- _Raw data_
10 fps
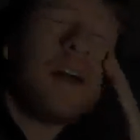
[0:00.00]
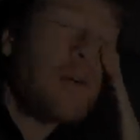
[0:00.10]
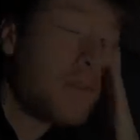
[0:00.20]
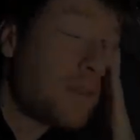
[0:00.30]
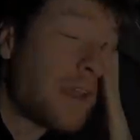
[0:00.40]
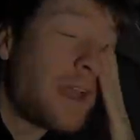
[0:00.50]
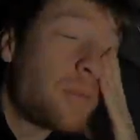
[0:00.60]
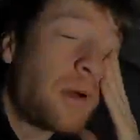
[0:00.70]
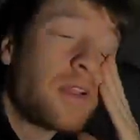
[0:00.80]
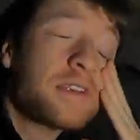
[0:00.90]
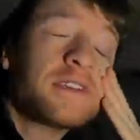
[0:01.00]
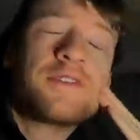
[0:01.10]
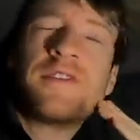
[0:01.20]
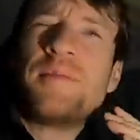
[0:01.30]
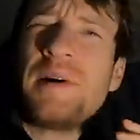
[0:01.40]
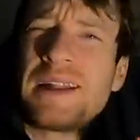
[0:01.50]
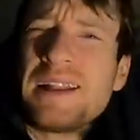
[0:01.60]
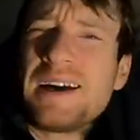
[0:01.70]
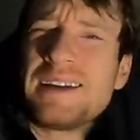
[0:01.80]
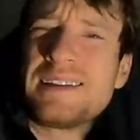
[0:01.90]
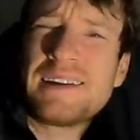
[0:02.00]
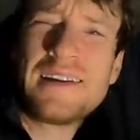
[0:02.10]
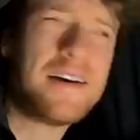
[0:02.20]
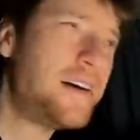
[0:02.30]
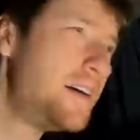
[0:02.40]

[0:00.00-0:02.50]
Once again, apologies for the bad lighting.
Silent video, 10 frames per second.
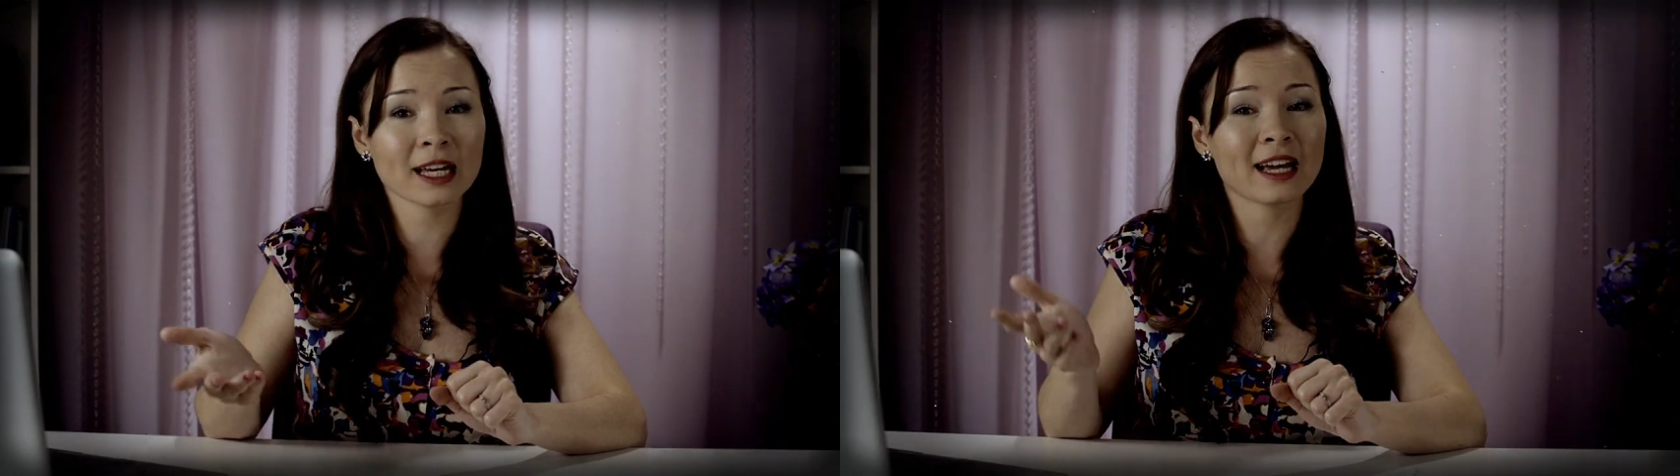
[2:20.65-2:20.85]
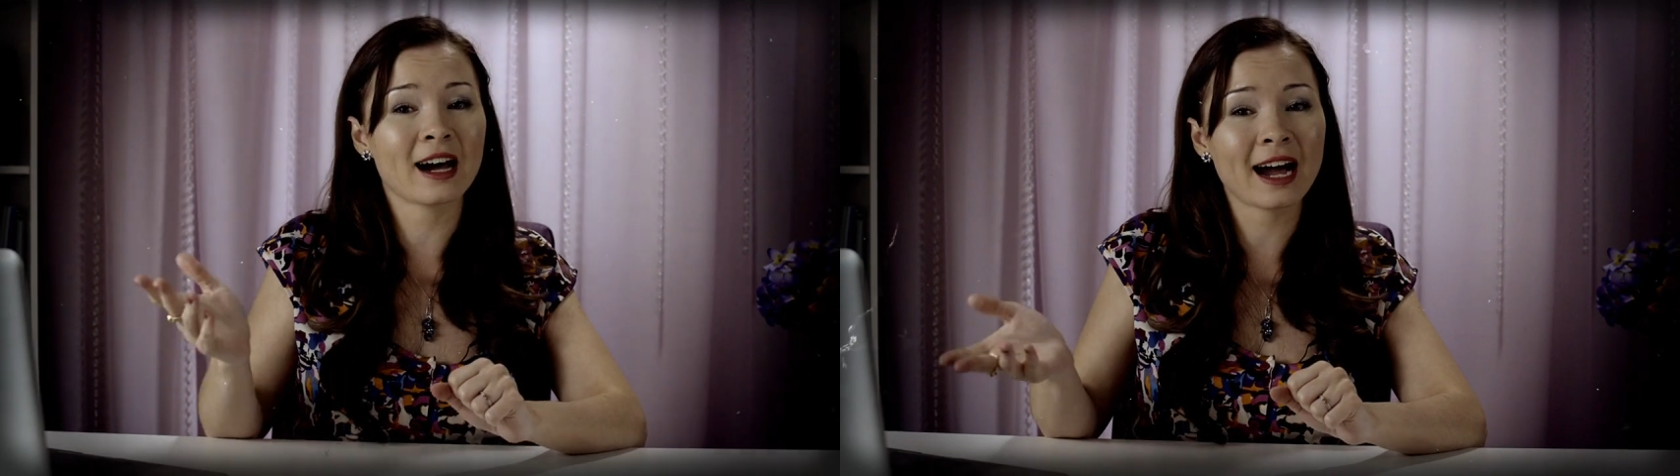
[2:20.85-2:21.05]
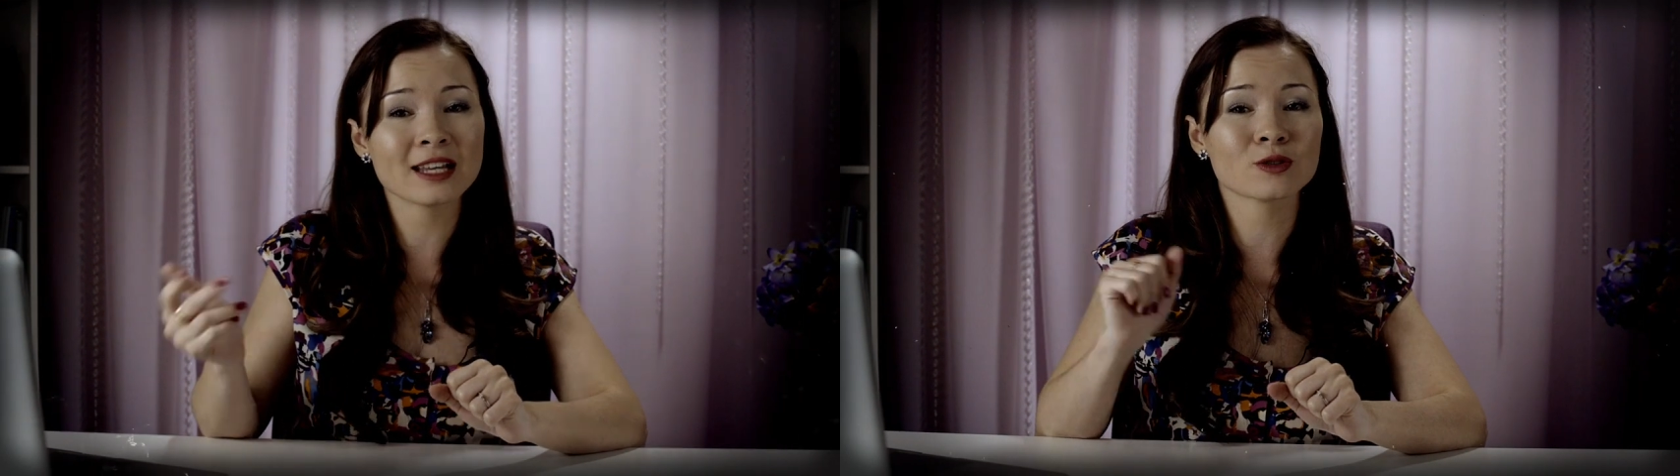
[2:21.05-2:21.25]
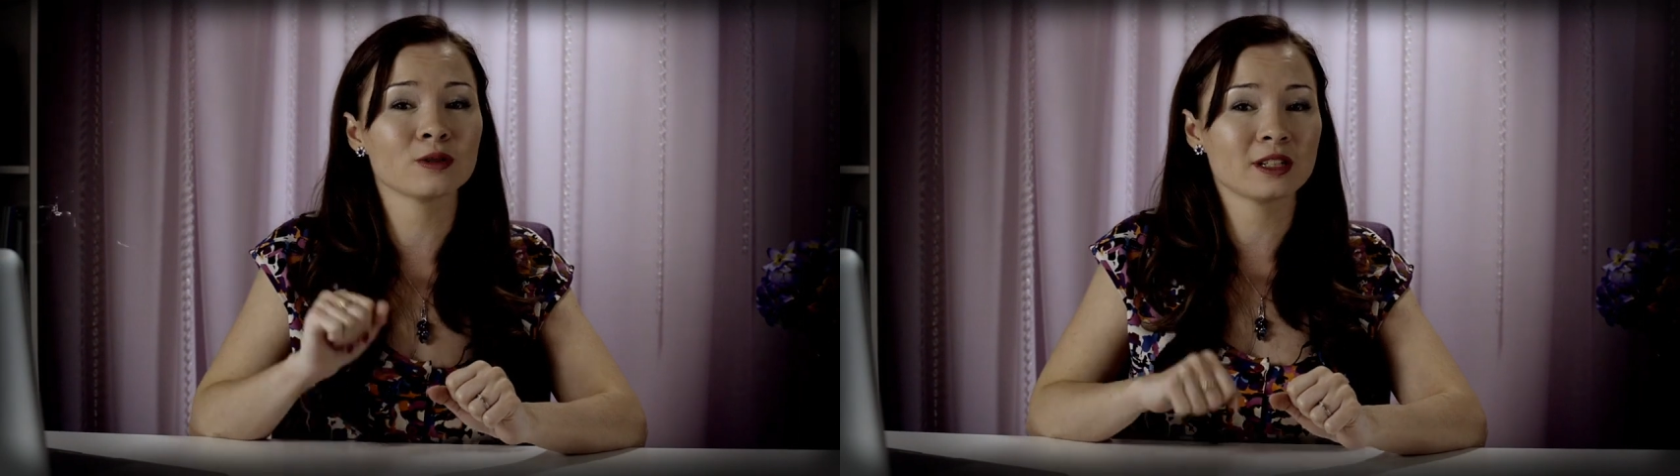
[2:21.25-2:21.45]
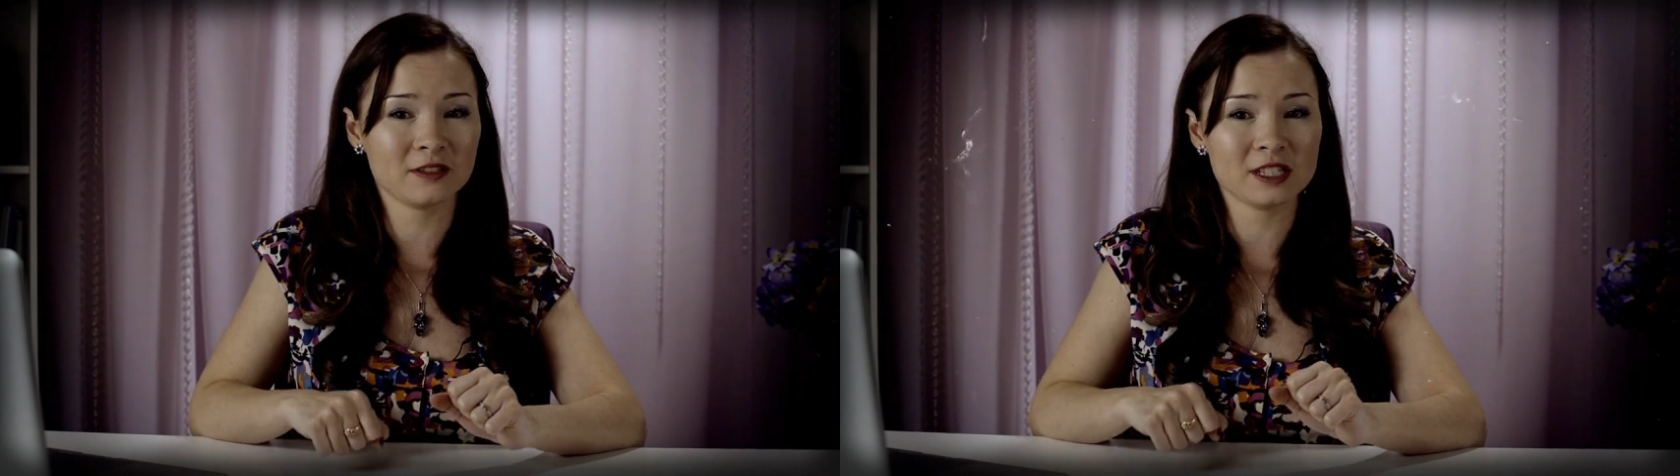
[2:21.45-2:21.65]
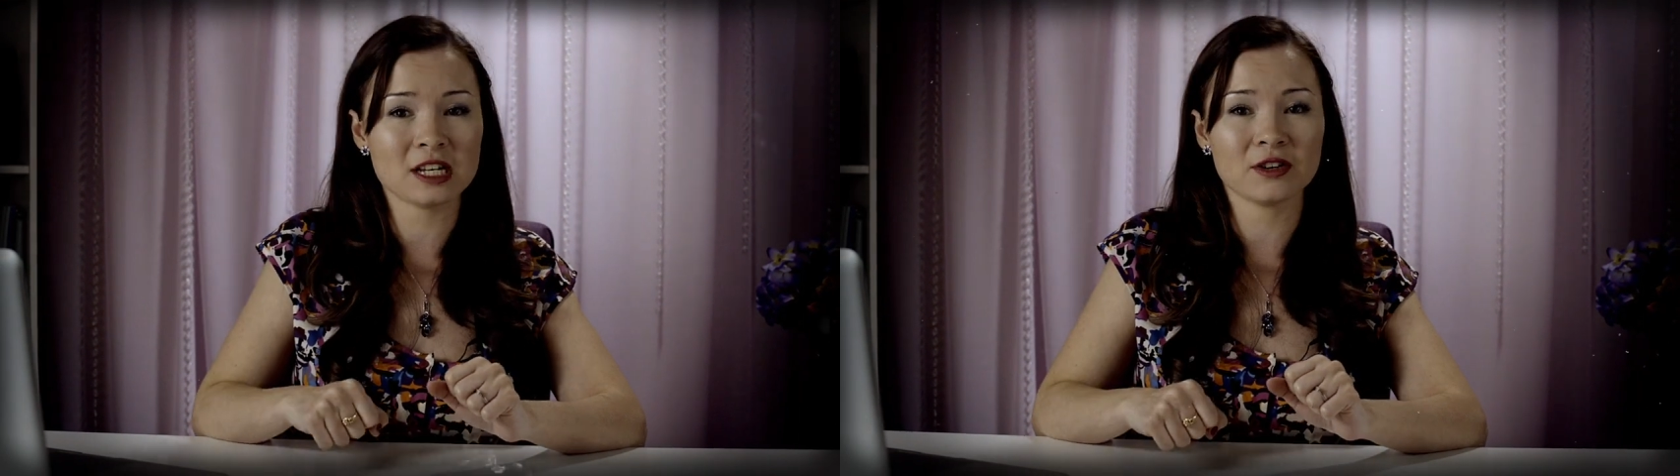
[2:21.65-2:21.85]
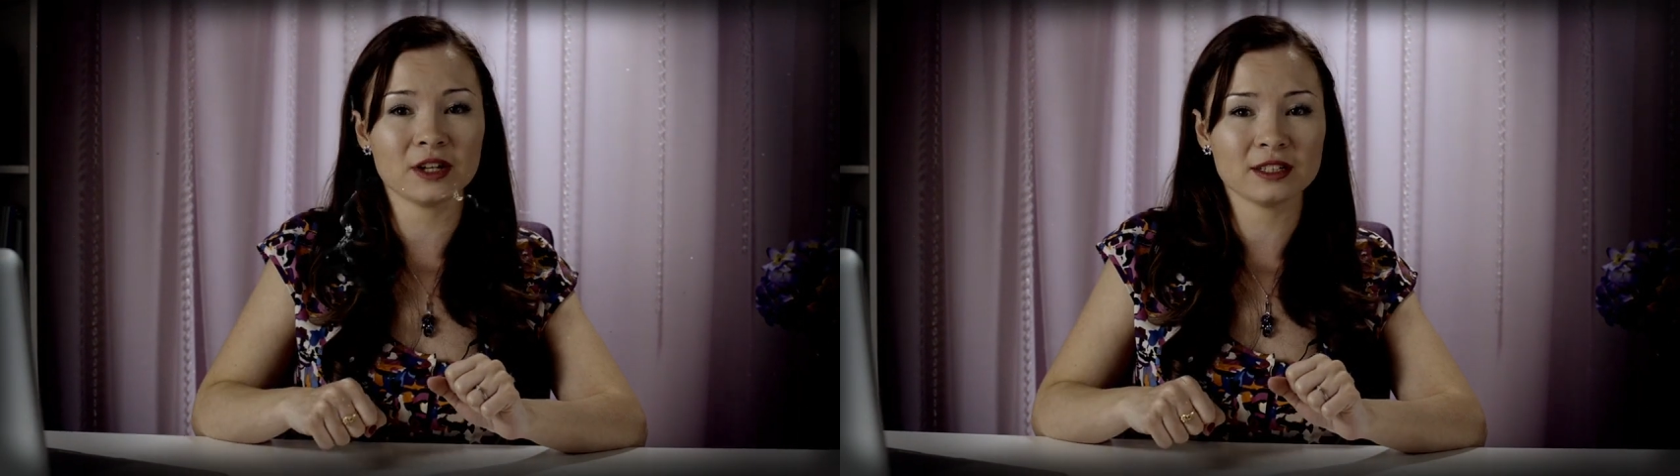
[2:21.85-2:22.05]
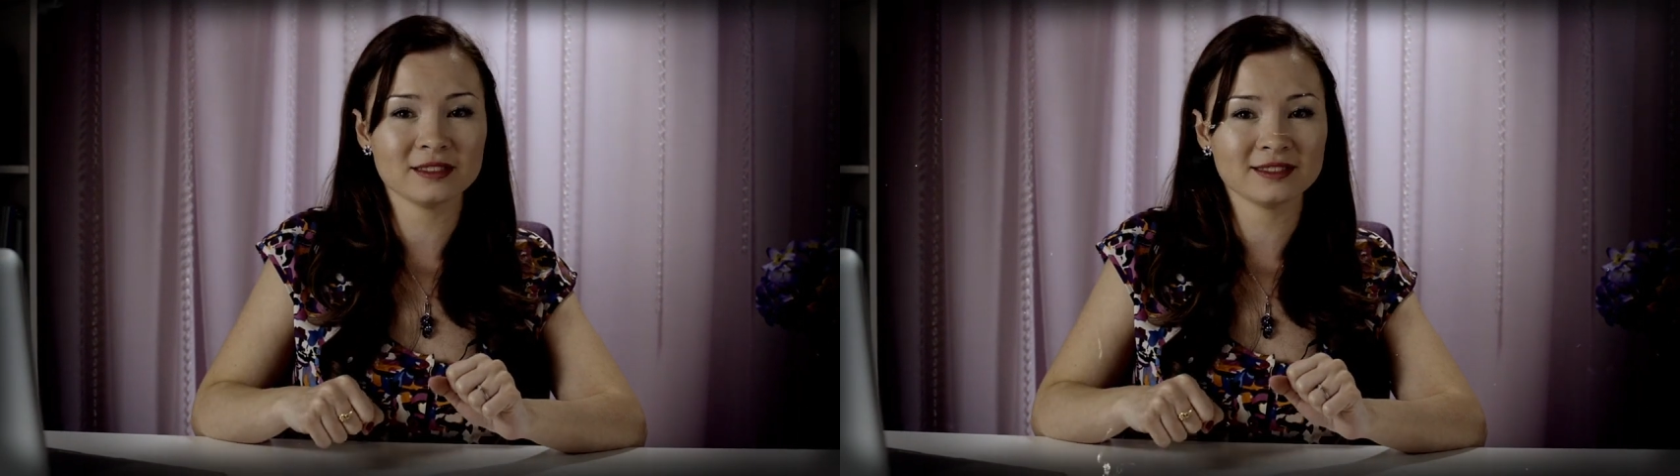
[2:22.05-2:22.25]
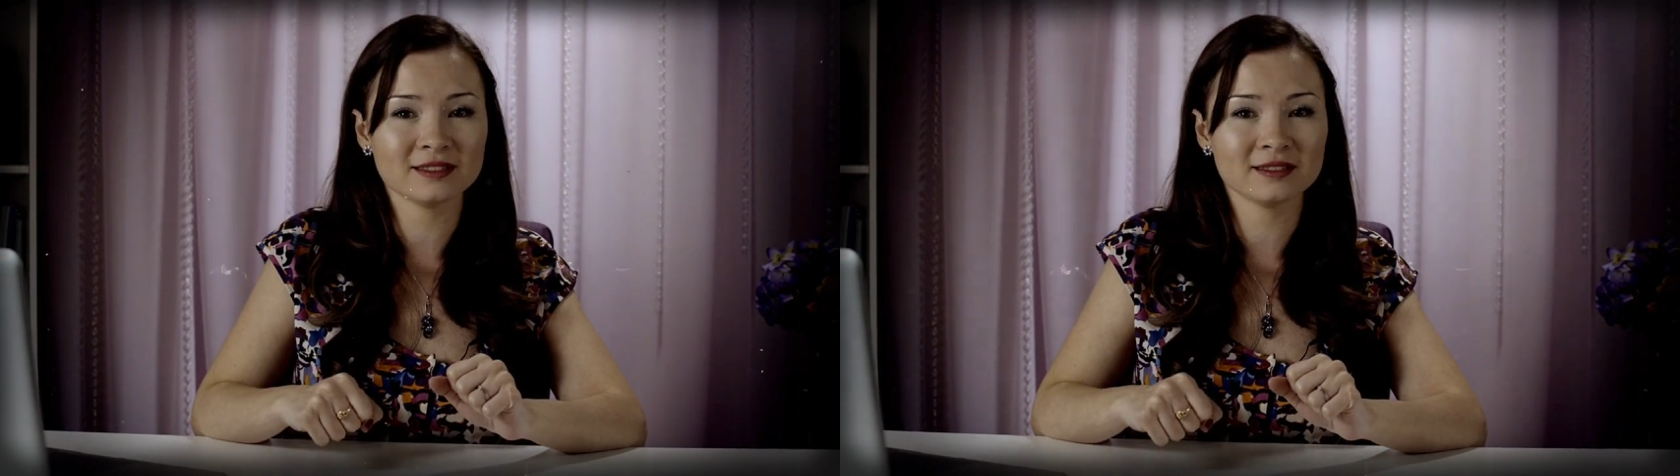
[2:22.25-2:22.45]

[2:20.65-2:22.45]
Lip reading: like a high school cafeteria.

- _Task directions_
Could you copy exactly, and with no pictures, the lines above from the one containing "[2:21.05-2:21.25]" through the last line, both included?

- _Answer area_
[2:21.05-2:21.25]
[2:21.25-2:21.45]
[2:21.45-2:21.65]
[2:21.65-2:21.85]
[2:21.85-2:22.05]
[2:22.05-2:22.25]
[2:22.25-2:22.45]

[2:20.65-2:22.45]
Lip reading: like a high school cafeteria.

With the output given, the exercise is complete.